Every line from the one containing "[0:00.00-0:01.00]" to the end of the data below should be copied exactly, but pictures should not.

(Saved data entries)
Start of Block
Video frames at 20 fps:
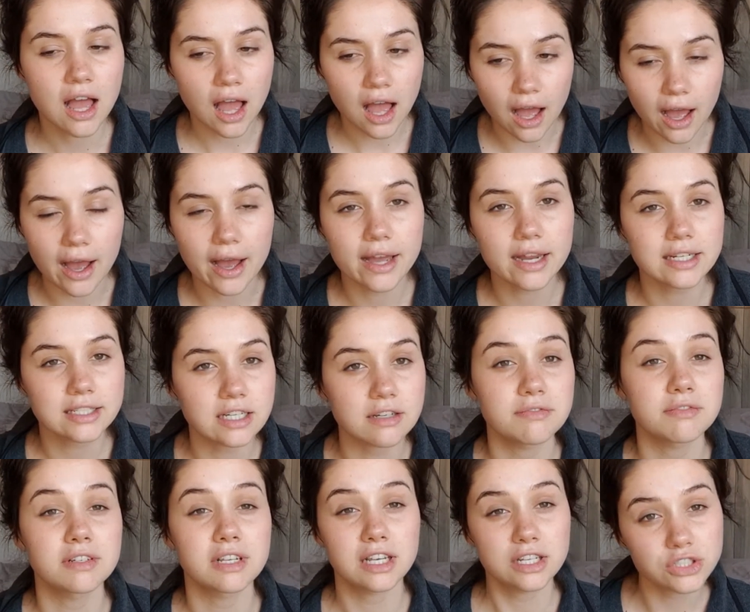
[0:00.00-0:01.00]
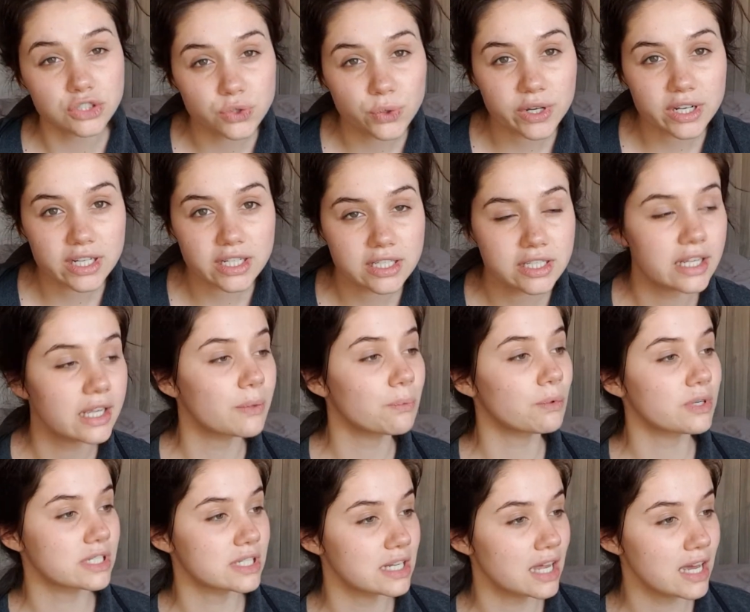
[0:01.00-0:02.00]
I definitely enjoyed it. It
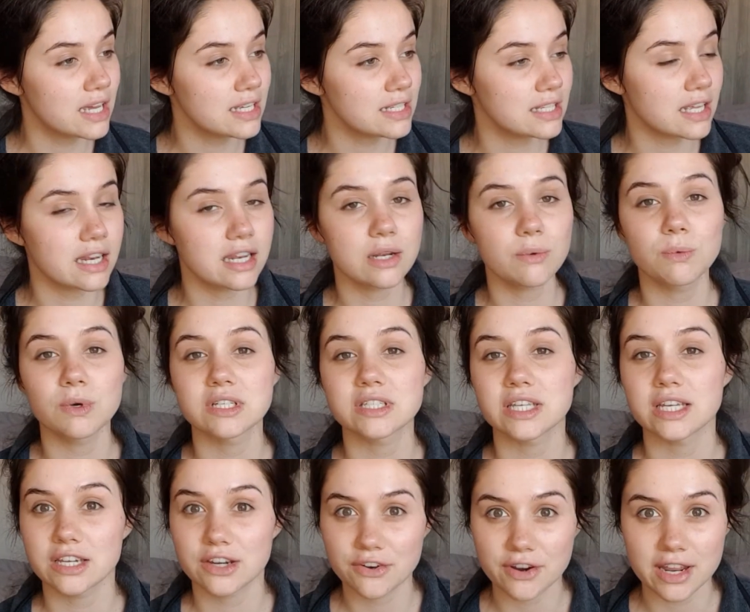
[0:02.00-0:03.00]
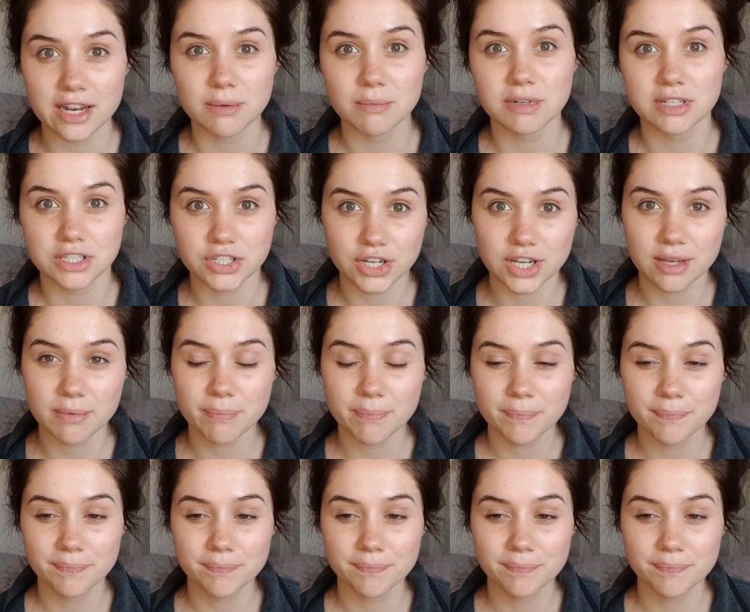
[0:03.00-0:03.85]
was nice and it was incredibly cheap.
End of Block
▶ _COMPLETED TASK_
[0:00.00-0:01.00]
[0:01.00-0:02.00]
I definitely enjoyed it. It
[0:02.00-0:03.00]
[0:03.00-0:03.85]
was nice and it was incredibly cheap.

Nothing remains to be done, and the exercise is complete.